200 Connell Drive, Suite 1500
Berkeley Heights, New Jersey 07922
Ladies and Gentlemen:
We have acted as legal counsel to Cyclacel Pharmaceuticals, Inc., a Delaware corporation (the “Company”), in connection with the preparation and filing with the Securities and Exchange Commission (the “Commission”) of a Registration Statement on Form S-8 (the “Registration Statement”), pursuant to which the Company is registering the issuance under the Securities Act of 1933, as amended (the “Securities Act”), of an aggregate of 7,000,000 shares (the “Shares”) of the Company’s common stock, $0.001 par value per share (the “Common Stock”), that may be issued pursuant to the Company’s Amended and Restated 2006 Equity Incentive Plan (the “Plan”). This opinion is being rendered in connection with the filing of the Registration Statement with the Commission. All capitalized terms used herein and not otherwise defined shall have the respective meanings given to them in the Registration Statement.
In connection with this opinion, we have examined the Company’s Amended and Restated Certificate of Incorporation and the Company’s Amended and Restated Bylaws, each as amended to date and as currently in effect; such other records of the corporate proceedings of the Company and certificates of the Company’s officers as we have deemed relevant; and the Registration Statement and the exhibits thereto.
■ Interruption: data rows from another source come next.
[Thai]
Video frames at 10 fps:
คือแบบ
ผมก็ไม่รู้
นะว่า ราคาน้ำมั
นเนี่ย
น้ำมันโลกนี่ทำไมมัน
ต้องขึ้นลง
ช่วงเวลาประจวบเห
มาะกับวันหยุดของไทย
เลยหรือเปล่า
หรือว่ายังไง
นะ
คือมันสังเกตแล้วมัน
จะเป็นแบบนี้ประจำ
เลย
In our examination, we have assumed the genuineness of all signatures, the legal capacity of natural persons, the authenticity of all documents submitted to us as originals, the conformity to original documents of all documents submitted to us as certified or photostatic copies and the authenticity of the originals of such copies. In addition, we have assumed that the Company will receive any required consideration in accordance with the terms of the Plan.
Based upon the foregoing, and subject to the limitations set forth below, we are of the opinion that the Shares have been duly authorized and, when issued and delivered in accordance with the terms of the Plan, will be validly issued, fully paid and non-assessable.
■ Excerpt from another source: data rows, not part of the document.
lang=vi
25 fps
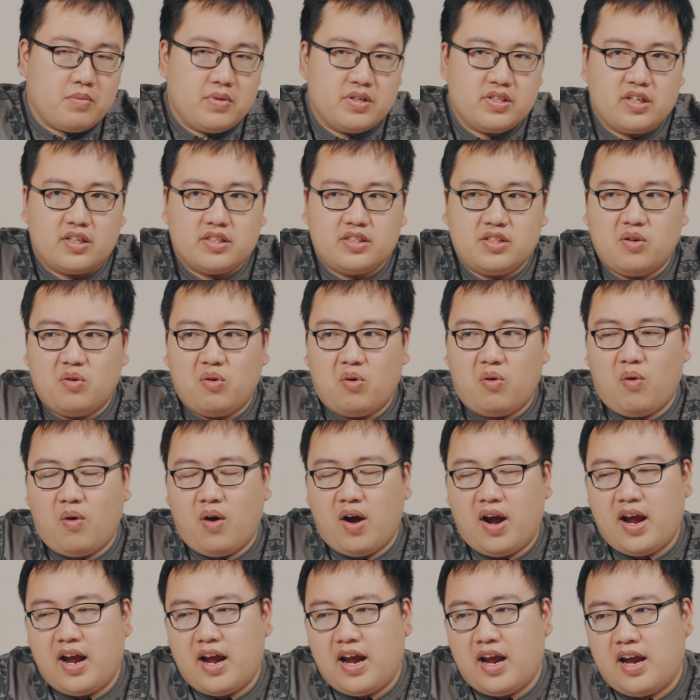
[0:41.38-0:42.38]
Bây giờ chìa
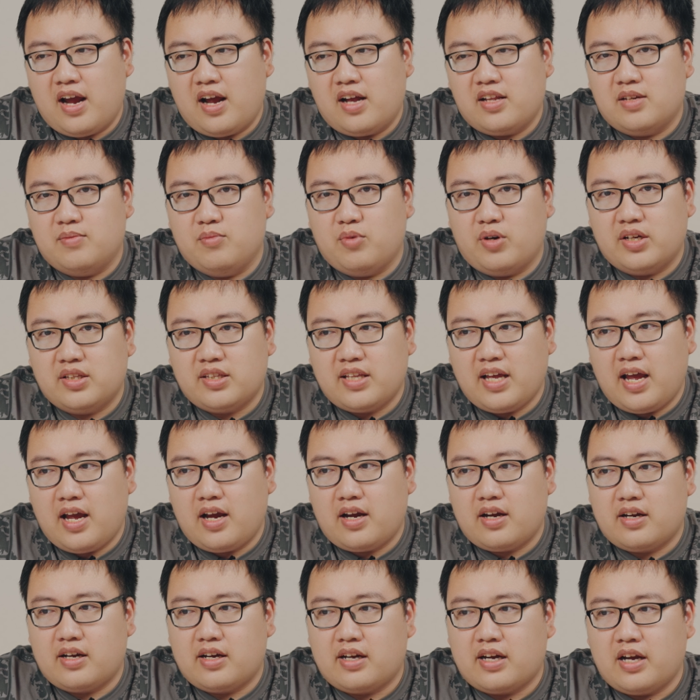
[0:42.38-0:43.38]
khóa A thì một cái
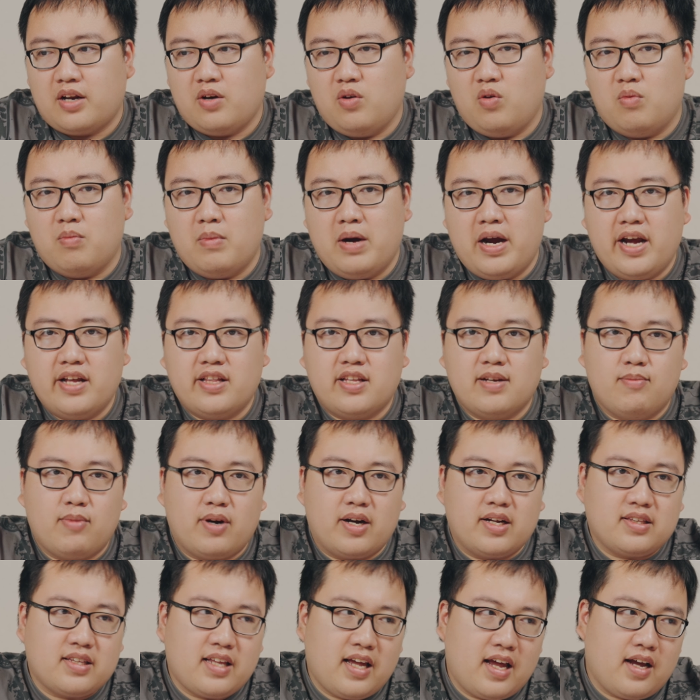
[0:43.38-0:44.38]
tag, cái đồ B thì một
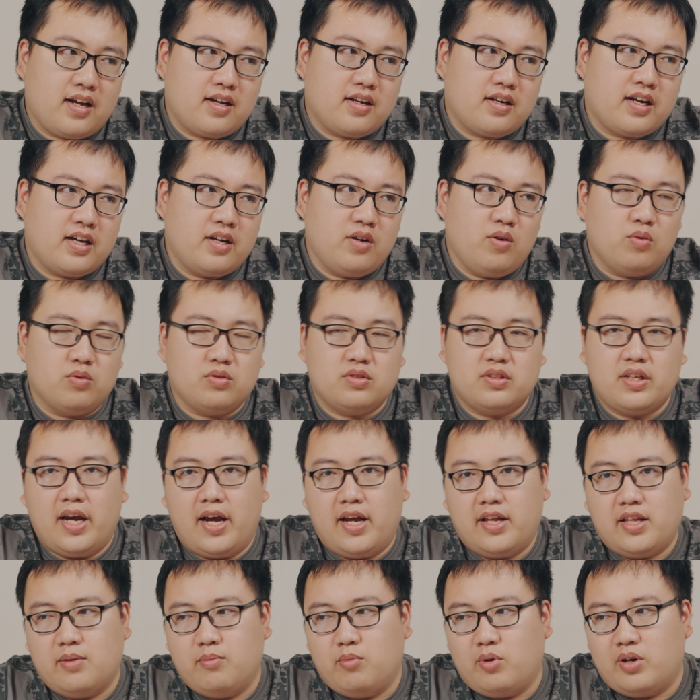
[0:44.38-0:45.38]
cái tag, cái đồ C
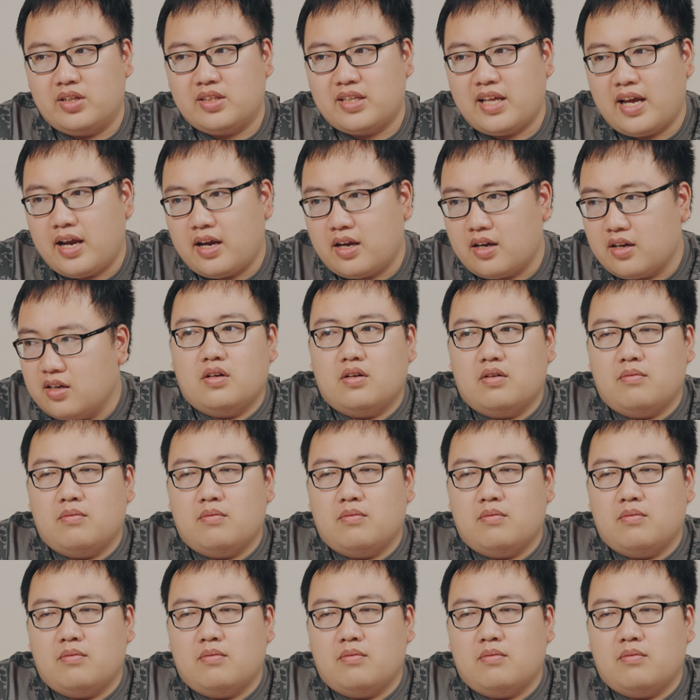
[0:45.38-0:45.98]
thì một cái tag.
Our opinion is limited to the General Corporation Law of the State of Delaware, and we express no opinion with respect to the laws of any other jurisdiction. No opinion is expressed herein with respect to the qualification of the Shares under the securities or blue sky laws of any state or any foreign jurisdiction.
Please note that we are opining only as to the matters expressly set forth herein, and no opinion should be inferred as to any other matters. This opinion is based upon currently existing statutes, rules, regulations and judicial decisions, and we disclaim any obligation to advise you of any change in any of these sources of law or subsequent legal or factual developments which might affect any matters or opinions set forth herein.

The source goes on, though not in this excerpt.